Ogladalam dosć dawno nie pamietam czy jak david zaaplikował protomaź czy wayland juz był wybudzony, bo trudno mowic o kontakcie z osoba zahibernowana, askąd Wayland mogl wiedzieć na co sie natkna
Vickers dopytywała się Davida po tym jak opuścił pomieszczenie z kapsułą Waylanda, "co Ci powiedział?" a David odpowiedział jej bodajże "mamy bardziej się postarać" Tak czy siak - konsultował się lub nie mógł być tak zaprojektowany, żeby zrobić coś takiego. Ale z drugiej strony, skoro David sam w filmiku promocyjnym, mówi ze rozumie ludzkie uczucia mógł też chcieć poczuć się jak stwórca tak jak sam napisałaś - my możemy snuć tylko domysły :)
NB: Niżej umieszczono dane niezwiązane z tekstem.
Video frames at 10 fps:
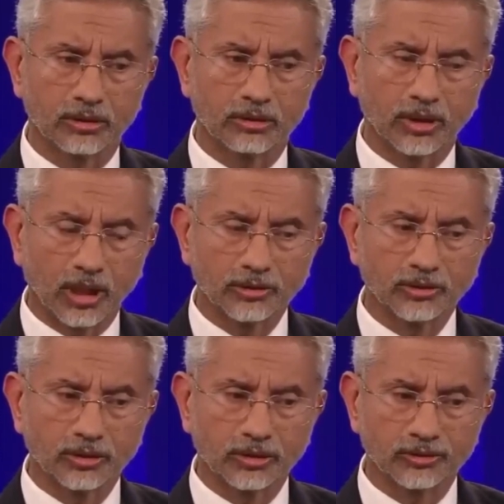
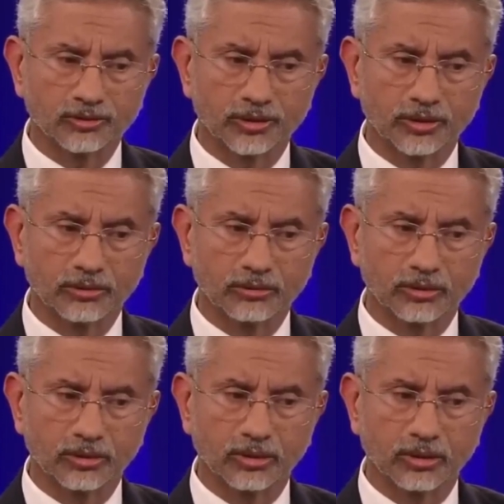larger concern
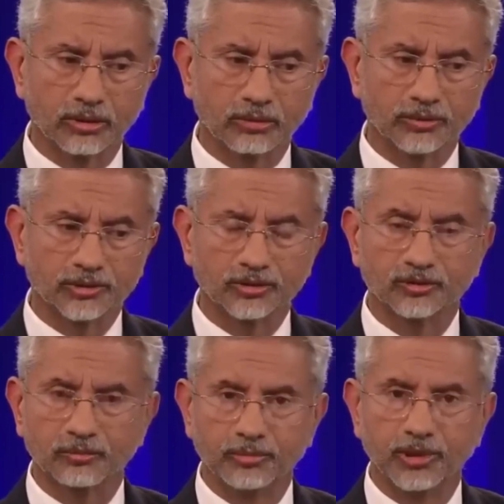which
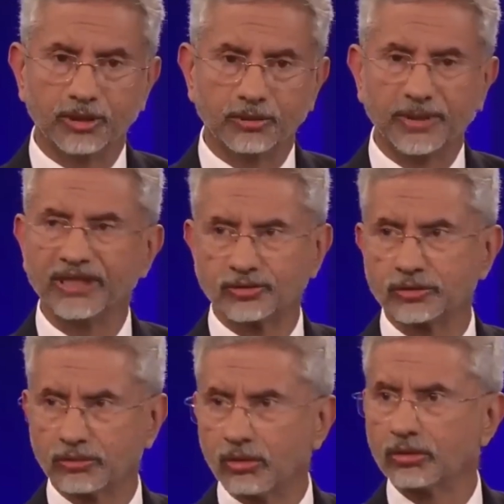is
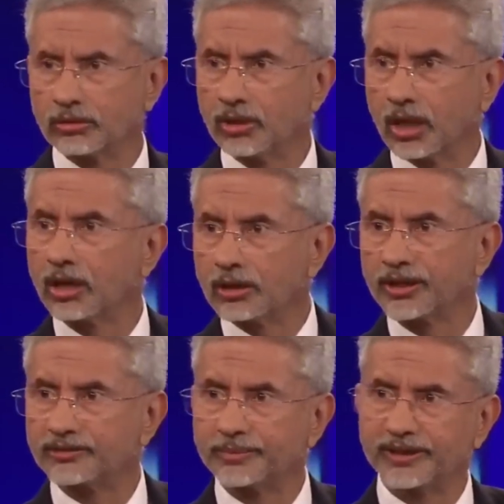based on our
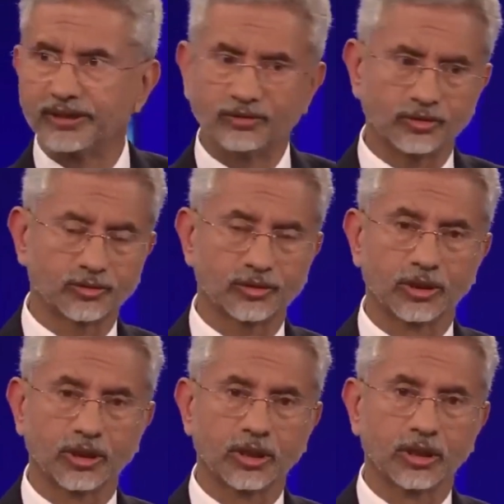experiences.
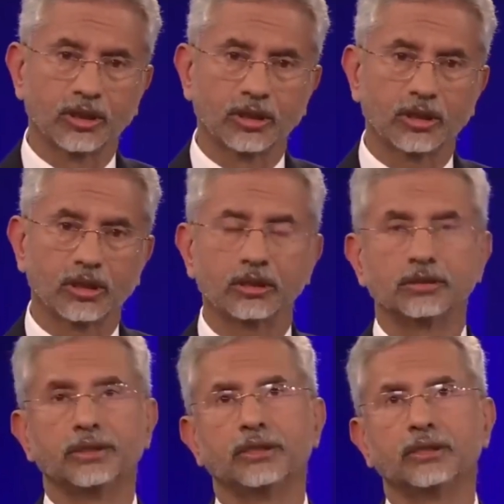
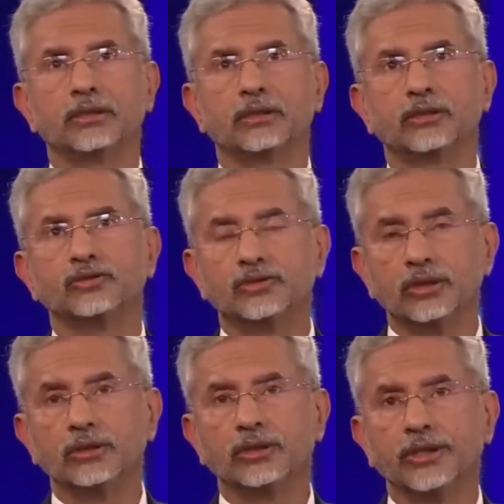The
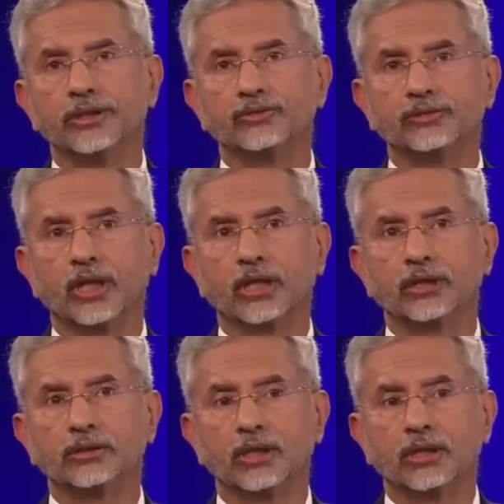concern is
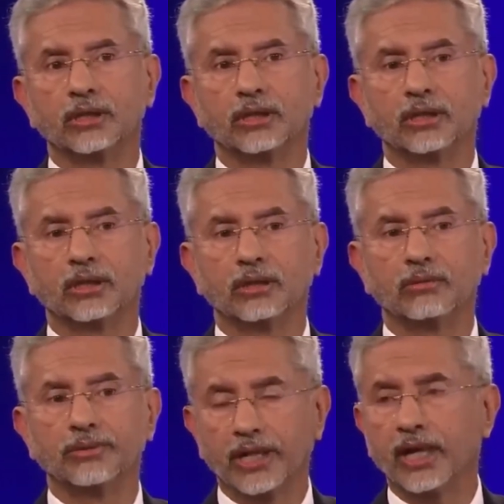that
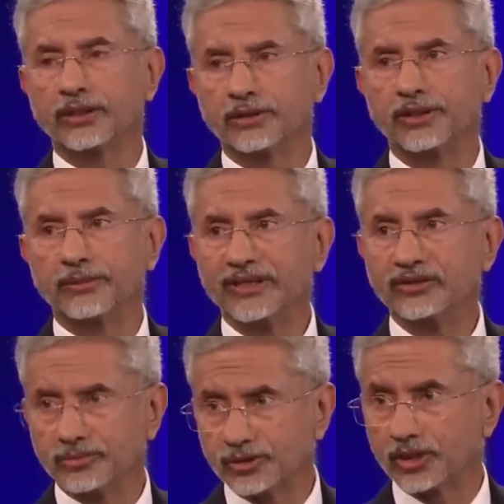we had
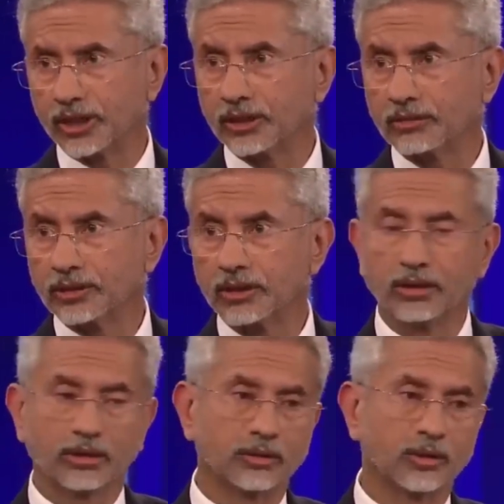agreements with China
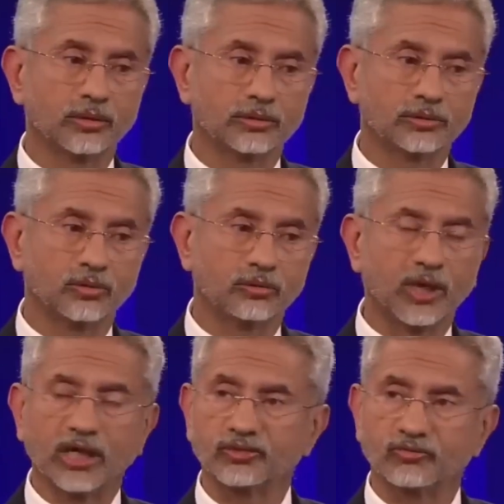not to
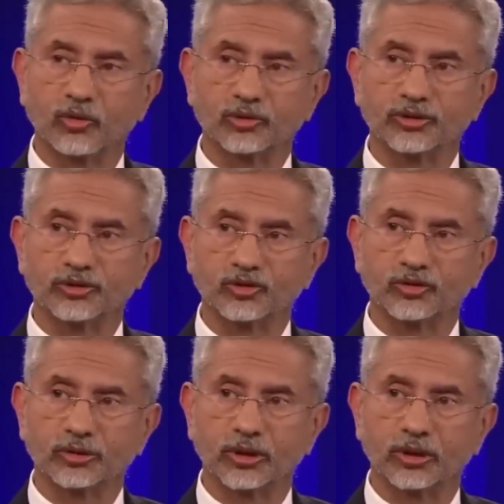mass
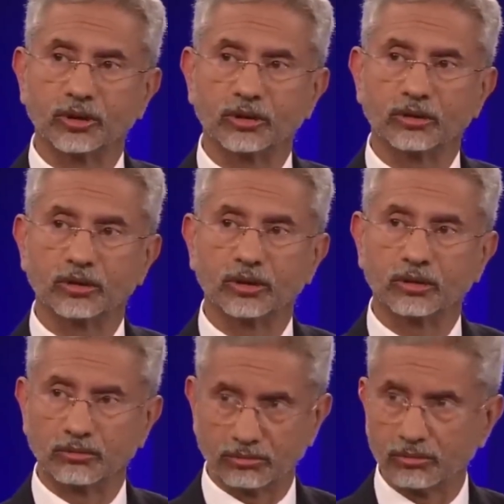forces
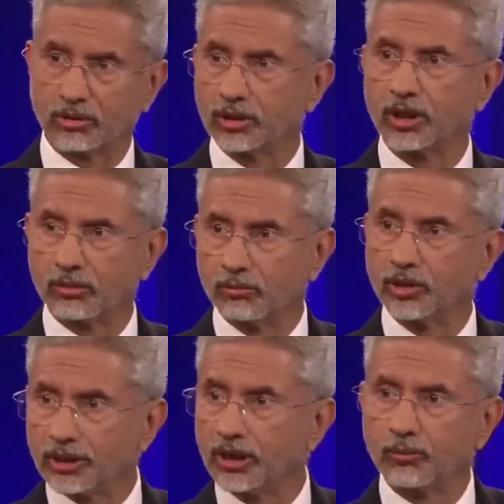in
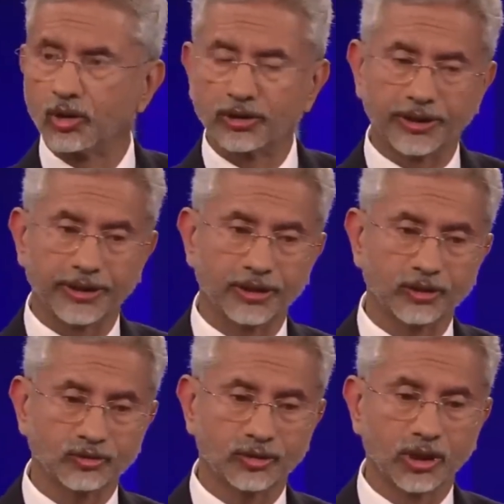our border
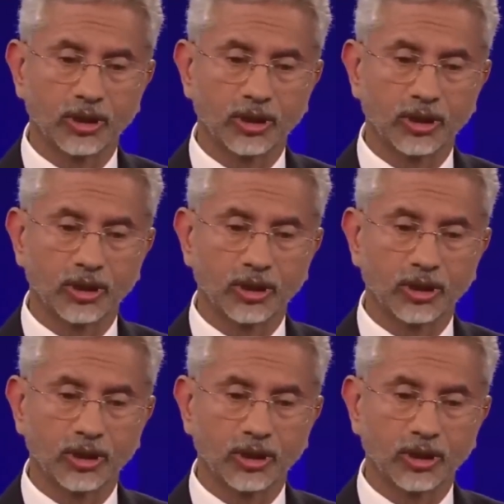areas.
A to rzeczywiscie konsultacja jest realna.... w dodatku niejako zapytał sie pośrednio Hollowaya czy wziąłby udzial w tym jego eksperymencie.
Wg mnie w pierwszej scenie nie zobaczyliśmy samobójstwa, a właśnie "Prometeusza" tego, który poświęcił się aby mógł żyć człowiek, nowa inna rasa. Jego statek odlatuje, zostawiając go na obcej planecie. On sam zażywa substancję "tworzącą", mutuje się i z tego połączenia powstaje ludzkie DNA, lub coś co nim będzie w przyszłości. Co do Vickers nie sądzę, żeby była androidem. Mogła być zazdrosna o Davida, który "był synem którego nigdy nie miałem" - słowa Waylanda. Prawdopodobnie przez całe życie musiała iśc ze świadomością, ze jest rozczarowaniem dla swojego ojca - bo nie jest facetem. Maszyna na statku, która nie mogła przeprowadzić takiego zabiegu jak cięcie cesarskie nie była zaprogramowana pod kobietę bo był to statek Waylanda i sprzęt medyczny stworzony pod niego (swoją droga można by się czepiać, że tak zaawansowany sprzęt nie potrafi robić takich zabiegów) Film ma kilka błędów, w kilku miejscach scenariusz nie trzyma się kupy. Mimo to nie jestem specjalnie zawiedziony, czekałem na ten film z wypiekami na twarzy i otrzymałem solidna produkcję. Dałem ocenę 7/10 choć mam świadomość, że inni uzytkownicy nie będą tak wyrozumiali i łaskami i będą oceniać go niżej ;) Na ogromny plus na pewno zdjęcia, efekty i przede wszystkim pierwsze 1,5h filmu na serio trzyma w napięciu i ciężko się do czegoś przyczepić. Film wciąga, ma ciężki chwilami wręcz klaustrofobiczny klimat - wg mnie na pewno coś dla fanów Ridleya i Obcego. Po scenie z ciążą klimat jakoś siada, do tego scena walki Inżyniera z przedziwną macką pozostawia wiele do życzenia. Jest dobrze ale mogło być lepiej.